> **Input material**
>>
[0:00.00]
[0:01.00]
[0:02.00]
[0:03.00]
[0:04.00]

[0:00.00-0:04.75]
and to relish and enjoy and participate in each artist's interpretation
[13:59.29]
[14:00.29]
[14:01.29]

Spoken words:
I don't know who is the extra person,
<<
>>
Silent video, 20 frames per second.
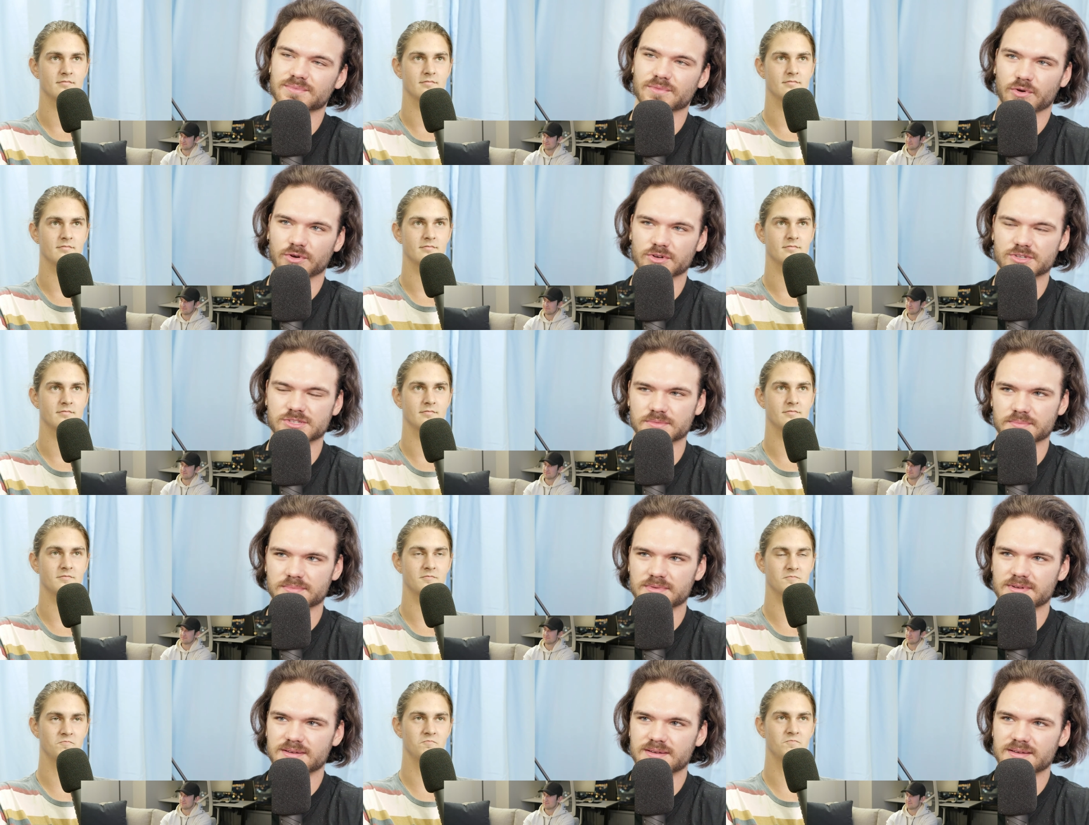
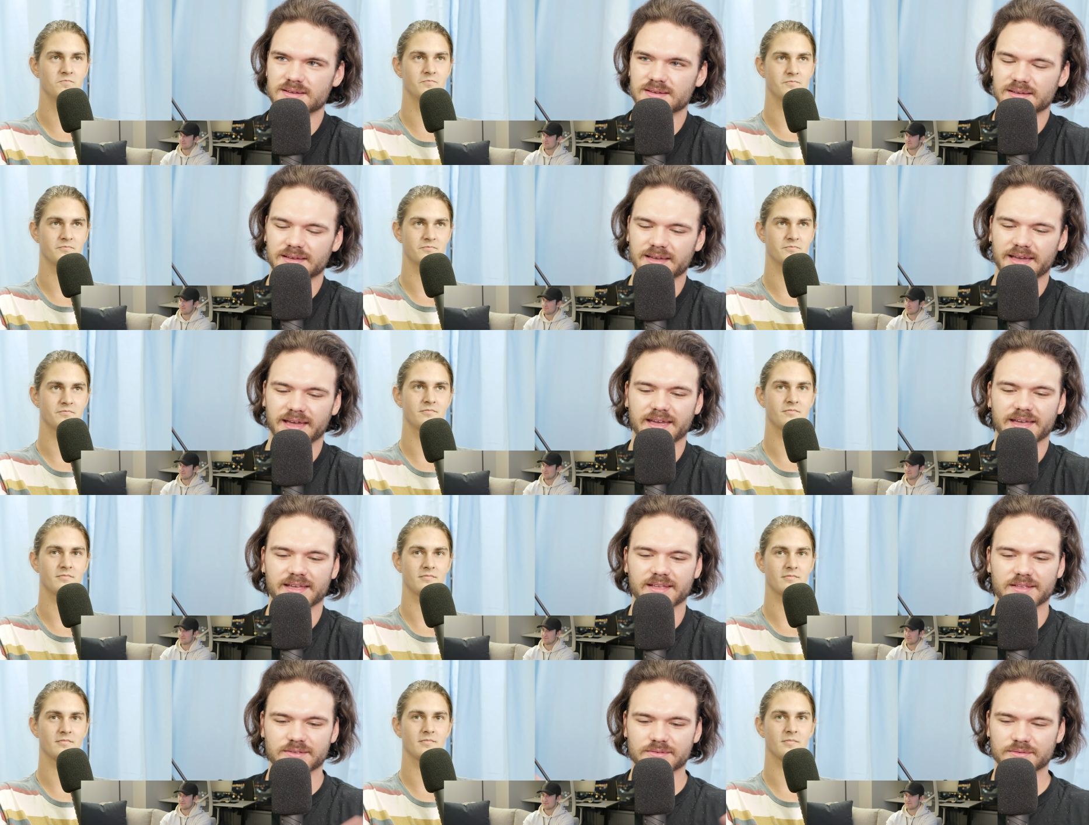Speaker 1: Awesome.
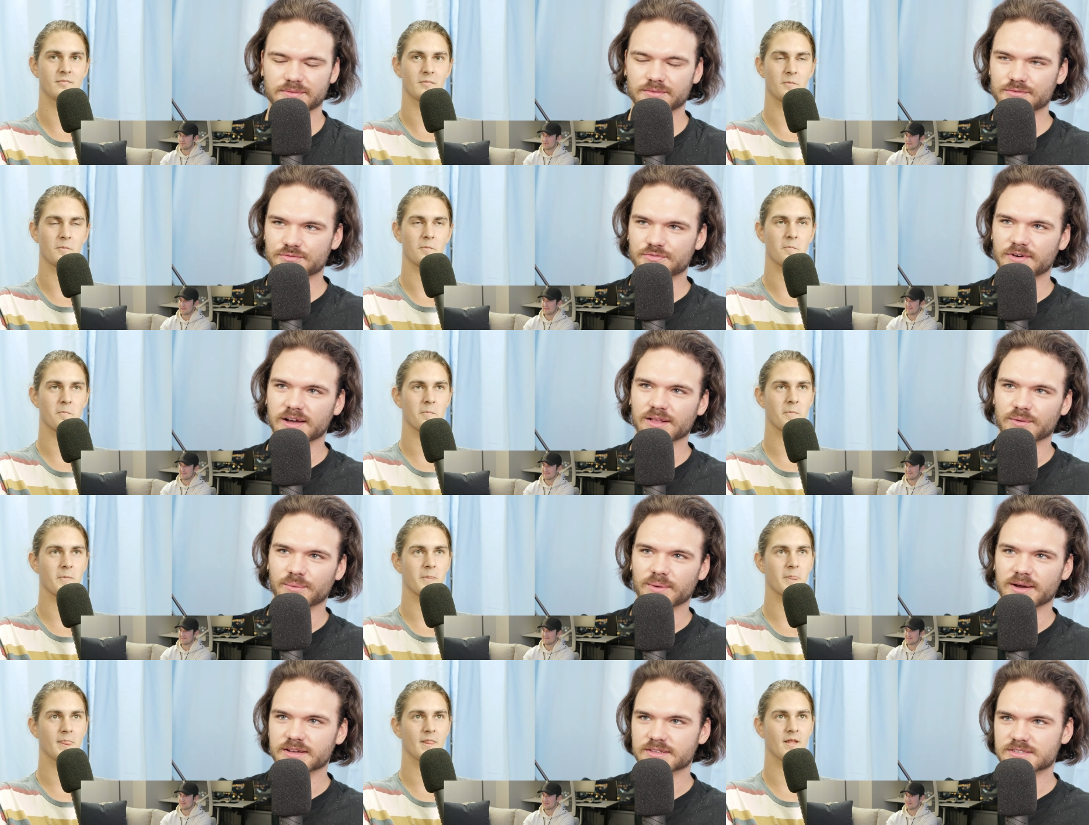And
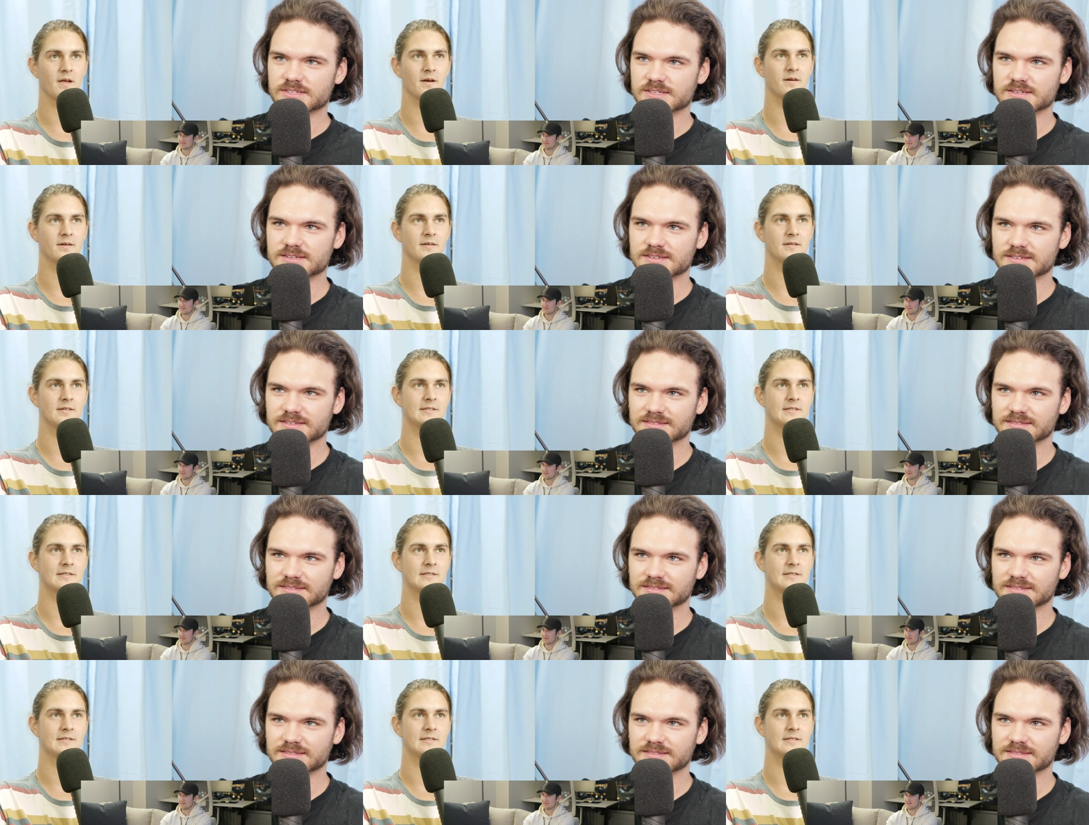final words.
<<
>>
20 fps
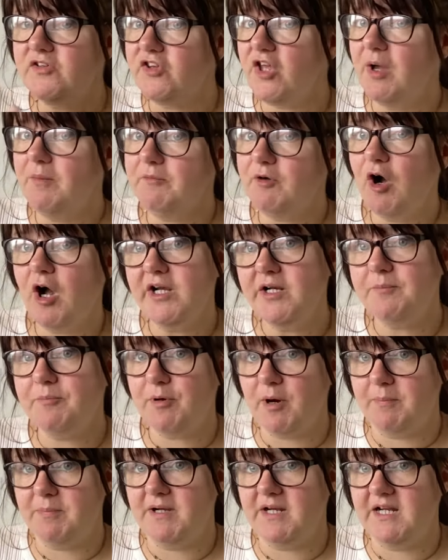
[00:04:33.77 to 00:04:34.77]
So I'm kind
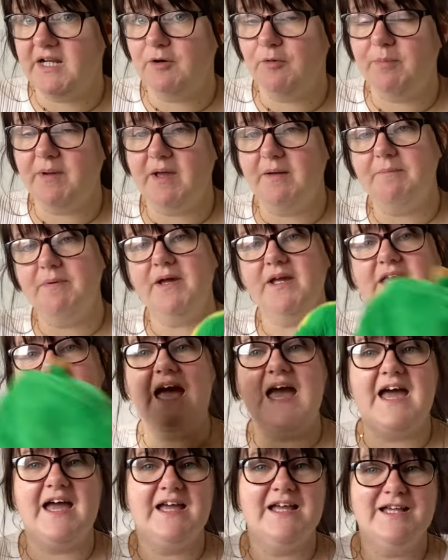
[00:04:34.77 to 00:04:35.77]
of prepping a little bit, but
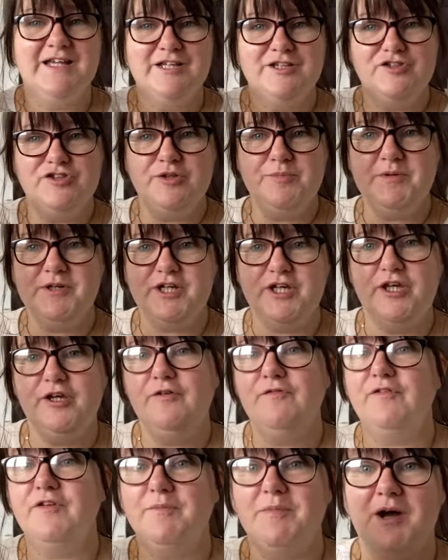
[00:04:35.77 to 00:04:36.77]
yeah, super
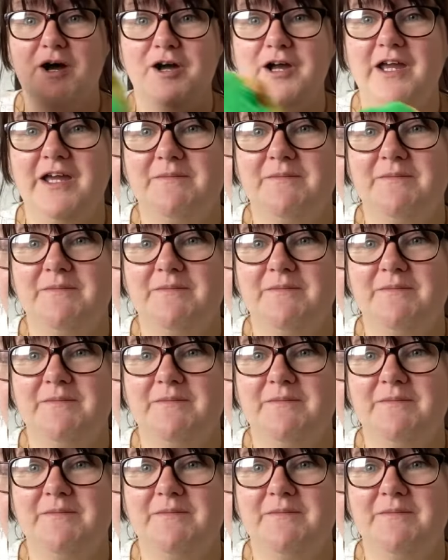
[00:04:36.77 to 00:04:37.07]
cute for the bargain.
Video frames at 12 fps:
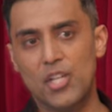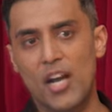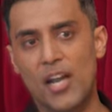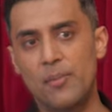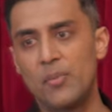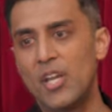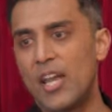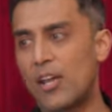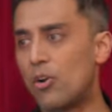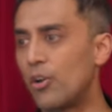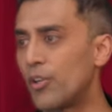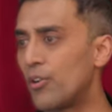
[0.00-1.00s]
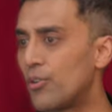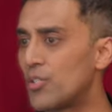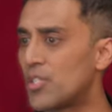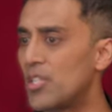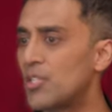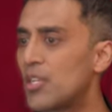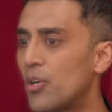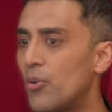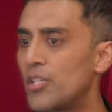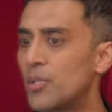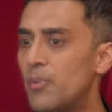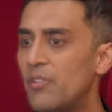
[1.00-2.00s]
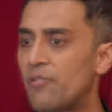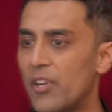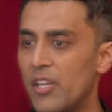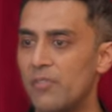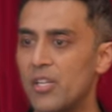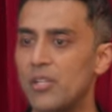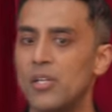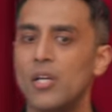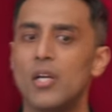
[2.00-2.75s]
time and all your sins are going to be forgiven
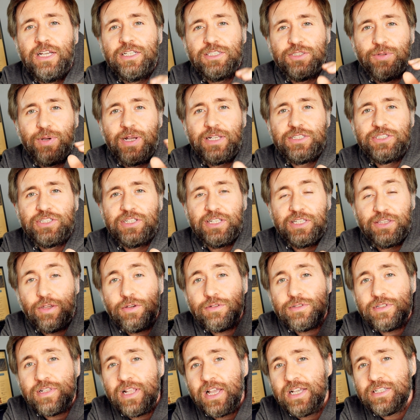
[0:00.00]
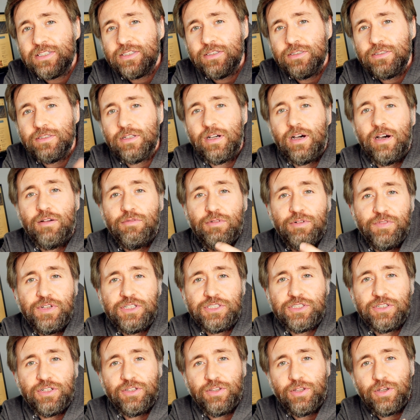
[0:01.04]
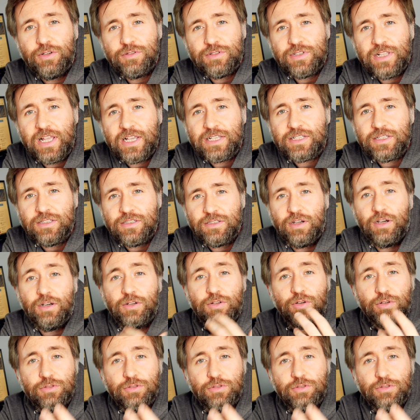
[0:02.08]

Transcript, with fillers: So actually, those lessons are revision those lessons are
<<
> **Assignment**
Produce an exact reproduction of the listing above, limited to the lines starting at the line with "[00:04:36.77 to 00:04:37.07]" and ending at the line with "Transcript, with fillers: So", both kept, with every picture left out.

> **Result of the task**
[00:04:36.77 to 00:04:37.07]
cute for the bargain.
Video frames at 12 fps:
[0.00-1.00s]
[1.00-2.00s]
[2.00-2.75s]
time and all your sins are going to be forgiven
[0:00.00]
[0:01.04]
[0:02.08]

Transcript, with fillers: So actually, those lessons are revision those lessons are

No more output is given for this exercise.